Tools & Strategies News

Machine-Learning Models Able to Predict Risk of Renal Function Decline

New research indicates that multiple machine-learning models can predict the risk of renal function decline on par with conventional methods using routine clinical data.

Two kidneys on a dark blue background

Source: Getty Images

By Shania Kennedy

- Research has found that machine-learning (ML) models can use standard clinical data to predict renal function decline (RFD) with similar accuracy to that of traditional prediction methods.

In a new study published in Risk Management and Healthcare Policy, researchers trained and tested seven ML models to predict the risk of RFD. Then, they evaluated the models’ performances against that of a logistic regression model to determine whether ML methods could potentially be used for RFD prediction in clinical settings.

The researchers trained the ML models using retrospective data from 2,166 patients aged 35 to 74 collected between 2010 and 2020. From this data, 24 independent variables were extracted, with baseline estimate glomerular filtration rate (eGFR) being used to determine patient RFD status. The patient cohort was divided randomly into a training set and a test set, and the datasets were given to the models.

The seven ML models — random forest, gradient boosting, multilayer perceptron, support vector machine, K-nearest neighbors, adaptive boosting, and decision tree — achieved significant predictive accuracy overall. Among all algorithms, the gradient boosting model showed the best average predictive accuracy. Of the 24 factors measured, age, serum creatinine (Scr), serum uric acid (SUA), waist circumference, and systolic blood pressure (SBP) were the most important for prediction model performance.

All ML models, except for the K-nearest neighbors and decision tree algorithms, improved RFD prediction performance compared to the logistic regression model. However, the improvements were insignificant, indicating that more research is needed to determine whether significant improvements are possible.

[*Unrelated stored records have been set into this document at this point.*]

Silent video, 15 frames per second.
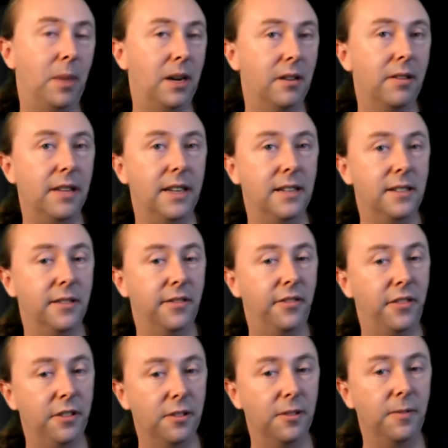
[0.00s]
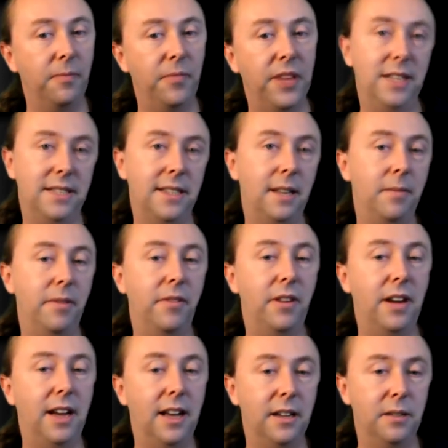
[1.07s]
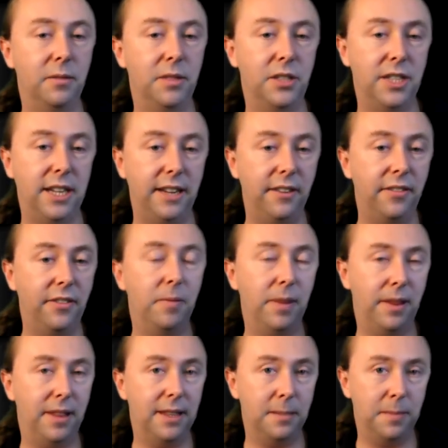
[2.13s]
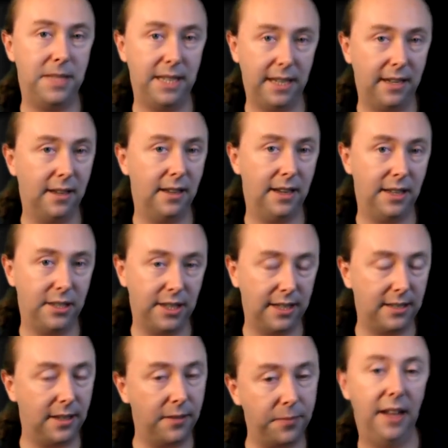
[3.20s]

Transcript: microliters of fuel, that's going to be very hard to achieve with this particular injector.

The findings indicate that an ML algorithm for RFD prediction has the potential for clinical use and could improve disease surveillance and care management for those at risk, the researchers posited.

Other research has also shown how ML models can be used as predictive tools for kidney-related conditions.

In a recent study, researchers developed an algorithm to determine treatment response in lupus nephritis patients. Lupus nephritis is an inflammatory kidney disease that can cause scarring and fibrosis of the kidneys. Without proper treatment, the disease may lead to infection, stroke, heart attack, or death.

Standard treatment for lupus nephritis involves one of two immunosuppressive drugs being prescribed for six months, at which time a physician assesses how the patient has responded to the treatment. If the treatment is ineffective, second-line drugs are available for use.

Clinicians face challenges when treating these patients as second-line drugs are expensive, and they are tasked with predicting the likelihood that the second type of treatment will be effective.

The researchers developed an algorithm that uses the International Society of Nephrology/Renal Pathology Society biopsy scores for activity, chronicity, interstitial fibrosis, and interstitial inflammation as well as urine protein-to-creatinine ratio, white blood cell count, and hemoglobin level to help clinicians identify if a patient will respond to second-line treatment or require more frequent monitoring.

Initial tests of the model’s predictive ability were promising, but the researchers noted that further testing and validation would be needed before the tool could be fully implemented.